I swear Alison Hannigan's boobs are getting even bigger.

I've noticed that as well. Very strange (not that I'm complaining, mind).

I suppose that we are left with her really being against the move for altruistic reasons and the show just needlessly muddying things through presenting her character in so many different lights.

I HOPE that's the case; the whole thing was muddied I wouldn't be at all surprised if the show was just going back to saying she's a villain who doesn't like different people, but the fact that they at least referenced her previous acts of tolerance/championing of underdogs leads me to believe they're at least trying to present her agenda with some logic/sympathy.

My high school didn't have a show choir, but the theater program was led by teachers, a professional director, and parents at various times.

Ditto my high school program. Our main director was a teacher, but her co-director/choreographer/sometimes director was just a professional who worked with the department, and most of our set/lighting/sound designers were local industry professionals in some capacity, working for hire without being teachers (that was the capacity in which I ended up working professionally with a former teacher).

And like yours, our theater program was entirely extracurricular/after school (the director taught acting and drama classes during school years, but the actual production of the school's plays and musicals was all extracurricular) whereas, as you say, the glee club as presented sometimes seems to blur those lines (though I suppose if the glee club was an actual class, Will wouldn't have to resort to being an awful history nee Spanish teacher).

The Pink duet between Wade and Marley was pretty awesome except for the necessarily ridiculous watering-down of "shit day" to "bad day".

The term "whiskey dick" got changed as well, but I did like the performance too. It almost won "Favorite Song" honors from me.

The Pink duet between Wade and Marley was pretty awesome except for the necessarily ridiculous watering-down of "shit day" to "bad day".

I was honestly surprised at the way it went down, as we got the most expected/least dramatic pairing, with the "heroes" winning the roles they wanted, the "antihero" left as conflicted as usual and the "villain" more or less defeated. I was expecting some kind of mishmash pairing of the four or, as you suggest, contrived, fence-sitting role splitting.

Glenne Headley being Ben's mom makes me feel ollllld.

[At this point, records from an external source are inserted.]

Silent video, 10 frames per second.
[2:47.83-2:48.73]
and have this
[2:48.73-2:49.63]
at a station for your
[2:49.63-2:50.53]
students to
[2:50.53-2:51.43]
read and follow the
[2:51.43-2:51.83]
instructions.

Me too. Good to see her again, though.

"We're a Twizzlers family" was funny, except Red Vines and Twizzlers are both disgusting.

Ha! I have no strong opinions on the matter (I like both fine but neither is a favorite candy) but your reaction cracked me up.

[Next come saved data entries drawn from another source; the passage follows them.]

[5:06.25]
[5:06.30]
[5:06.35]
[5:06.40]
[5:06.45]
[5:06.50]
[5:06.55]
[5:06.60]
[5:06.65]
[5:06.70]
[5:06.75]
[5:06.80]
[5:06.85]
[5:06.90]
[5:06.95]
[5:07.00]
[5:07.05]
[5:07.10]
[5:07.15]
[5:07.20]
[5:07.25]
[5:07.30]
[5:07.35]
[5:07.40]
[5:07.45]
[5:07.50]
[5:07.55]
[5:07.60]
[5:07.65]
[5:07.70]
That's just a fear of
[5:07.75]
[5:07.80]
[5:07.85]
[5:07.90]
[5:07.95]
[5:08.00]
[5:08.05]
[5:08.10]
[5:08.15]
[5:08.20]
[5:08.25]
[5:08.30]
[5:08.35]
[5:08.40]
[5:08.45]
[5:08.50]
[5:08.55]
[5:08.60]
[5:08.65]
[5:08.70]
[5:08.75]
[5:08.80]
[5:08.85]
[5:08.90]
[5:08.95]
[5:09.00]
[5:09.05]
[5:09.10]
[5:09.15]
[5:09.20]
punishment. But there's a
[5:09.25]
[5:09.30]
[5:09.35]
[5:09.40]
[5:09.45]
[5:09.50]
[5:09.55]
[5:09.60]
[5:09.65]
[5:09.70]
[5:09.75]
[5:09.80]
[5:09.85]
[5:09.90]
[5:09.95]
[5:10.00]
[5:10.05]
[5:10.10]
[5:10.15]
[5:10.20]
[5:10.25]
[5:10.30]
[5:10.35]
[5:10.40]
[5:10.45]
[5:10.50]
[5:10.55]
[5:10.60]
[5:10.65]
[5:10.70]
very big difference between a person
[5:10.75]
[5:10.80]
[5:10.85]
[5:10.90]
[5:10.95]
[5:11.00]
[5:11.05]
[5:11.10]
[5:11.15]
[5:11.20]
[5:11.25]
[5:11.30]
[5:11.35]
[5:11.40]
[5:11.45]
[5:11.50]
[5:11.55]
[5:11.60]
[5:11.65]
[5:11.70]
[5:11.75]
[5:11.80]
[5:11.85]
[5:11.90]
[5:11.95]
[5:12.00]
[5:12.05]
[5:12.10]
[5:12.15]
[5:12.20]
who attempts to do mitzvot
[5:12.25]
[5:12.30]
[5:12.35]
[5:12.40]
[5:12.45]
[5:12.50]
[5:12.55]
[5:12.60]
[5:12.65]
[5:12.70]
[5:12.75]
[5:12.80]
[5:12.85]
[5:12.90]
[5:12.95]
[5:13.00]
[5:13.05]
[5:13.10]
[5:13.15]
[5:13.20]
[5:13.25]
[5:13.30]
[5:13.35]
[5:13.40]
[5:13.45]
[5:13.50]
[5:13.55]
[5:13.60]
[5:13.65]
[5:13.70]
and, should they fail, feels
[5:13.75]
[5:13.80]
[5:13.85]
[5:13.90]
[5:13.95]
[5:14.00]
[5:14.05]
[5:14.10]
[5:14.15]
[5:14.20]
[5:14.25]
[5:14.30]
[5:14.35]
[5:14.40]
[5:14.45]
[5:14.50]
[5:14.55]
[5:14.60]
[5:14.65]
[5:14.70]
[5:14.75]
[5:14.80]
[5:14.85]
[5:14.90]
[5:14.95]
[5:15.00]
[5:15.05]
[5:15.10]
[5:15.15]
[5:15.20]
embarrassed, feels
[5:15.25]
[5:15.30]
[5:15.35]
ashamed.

Did you catch April reading an issue of Batman: The Brave and the Bold?

I caught her reading a comic; I missed what it was (other than it being Batman, which fits, given it was likely Ben's). So thanks for mentioning it.





Blam said...


@Teebore: Our main director was a teacher, but her co-director/choreographer/sometimes director was just a professional who worked with the department, and most of our set/lighting/sound designers were local industry professionals in some capacity, working for hire without being teachers

We had a pretty creatively successful program but it wasn't anywhere near that well-staffed. There was one adult in charge as director running the program — a different one at least every year, while I was there. Other parents, I guess, helped out with some costumes and carpentry, but it was up to the kids to run the lights and everything, knowledge passed down within the ever-shifting (as seniors graduated and frosh came in) small group involved, an even smaller group when it came to crew because the on-stage talent and the crew didn't always mix. Student directors were designated each year, too; I was one of two my senior year, acting in the first play and stage-managing the second.

Me: "We're a Twizzlers family" was funny, except Red Vines and Twizzlers are both disgusting.

You: Ha! I have no strong opinions on the matter (I like both fine but neither is a favorite candy) but your reaction cracked me up.

I'm glad you liked it. And now I wish I'd kept my decidedly stronger reaction in: "If I wanted the sensation of chewing leather with a vague fake-cherry flavor, I'd probably make my own." I took it out lest I offend any Red Vines or Twizzler fans.